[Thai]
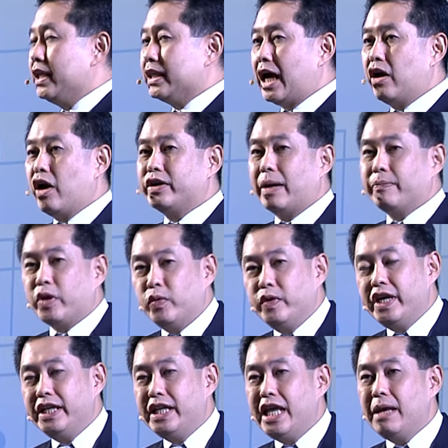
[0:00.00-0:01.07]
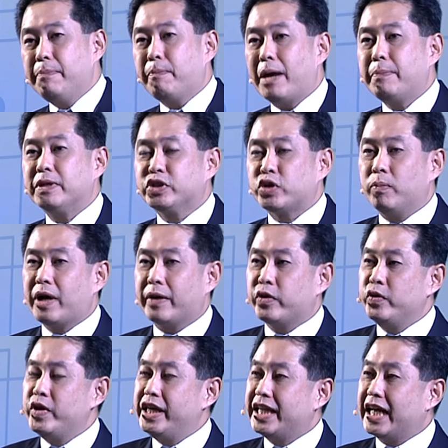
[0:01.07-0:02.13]
ถ้าเรานำเทคโนโลยีนี้ไปผสมกับเทคโน
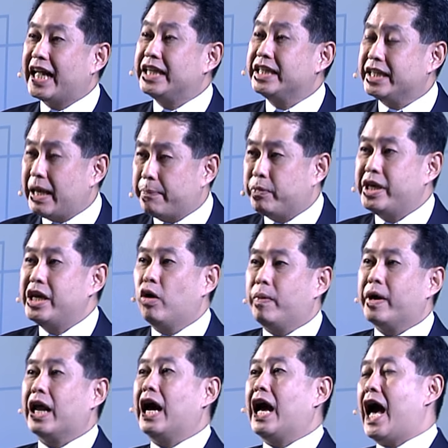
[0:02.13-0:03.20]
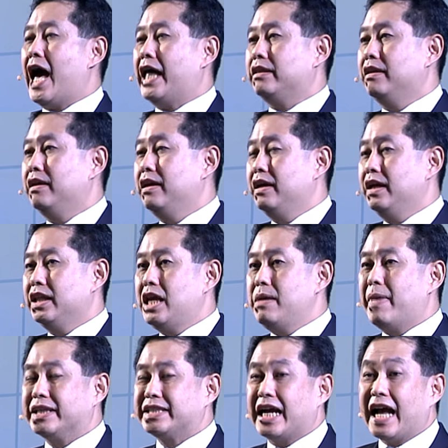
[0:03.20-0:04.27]
โลยีในการเก็บเกี่ยวพลังงานที่
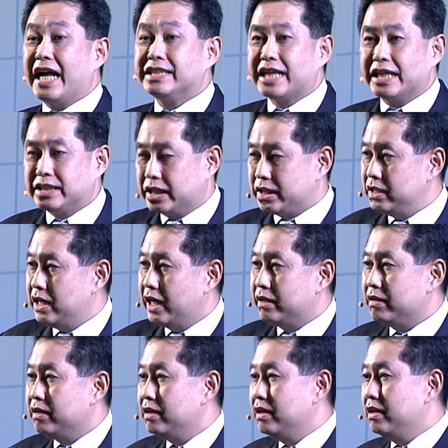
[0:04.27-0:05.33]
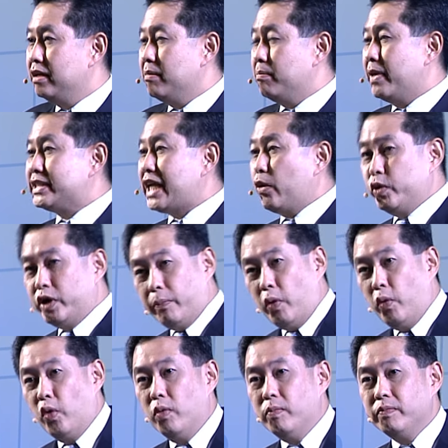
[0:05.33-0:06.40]
มาจากการสั่นสะเทือนมาจากอุณห
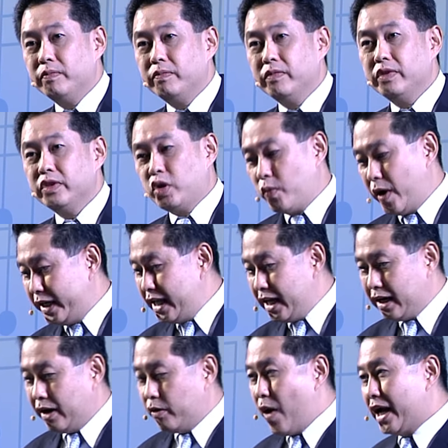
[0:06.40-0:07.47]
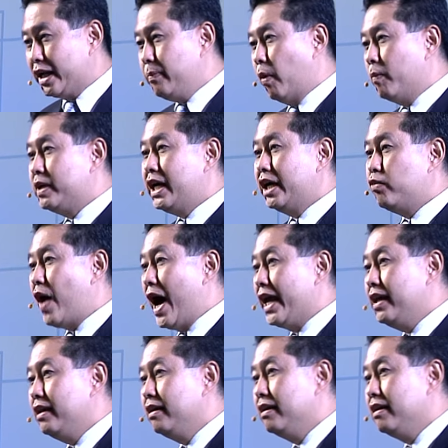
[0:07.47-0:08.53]
ภูมิทุกวันนี้ระหว่างที่ผมเคลื่อนไหว
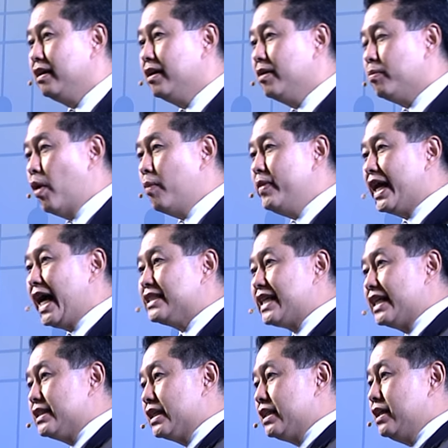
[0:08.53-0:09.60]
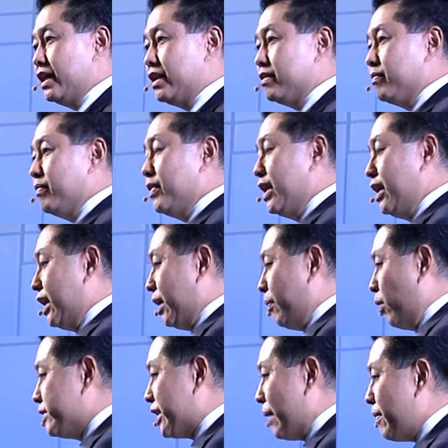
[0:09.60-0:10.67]
ผมมีการสั่นสะเทือนผ
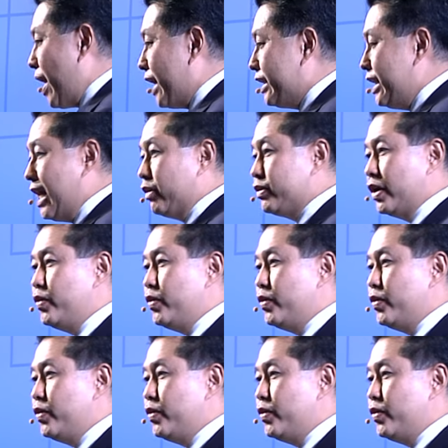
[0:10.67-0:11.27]
มสามารถที่เอาเท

**ABOUT THIS TASK**
Transcribe all the data word for word; the images stay out.

**REPLY TO THE TASK**
[Thai]
[0:00.00-0:01.07]
[0:01.07-0:02.13]
ถ้าเรานำเทคโนโลยีนี้ไปผสมกับเทคโน
[0:02.13-0:03.20]
[0:03.20-0:04.27]
โลยีในการเก็บเกี่ยวพลังงานที่
[0:04.27-0:05.33]
[0:05.33-0:06.40]
มาจากการสั่นสะเทือนมาจากอุณห
[0:06.40-0:07.47]
[0:07.47-0:08.53]
ภูมิทุกวันนี้ระหว่างที่ผมเคลื่อนไหว
[0:08.53-0:09.60]
[0:09.60-0:10.67]
ผมมีการสั่นสะเทือนผ
[0:10.67-0:11.27]
มสามารถที่เอาเท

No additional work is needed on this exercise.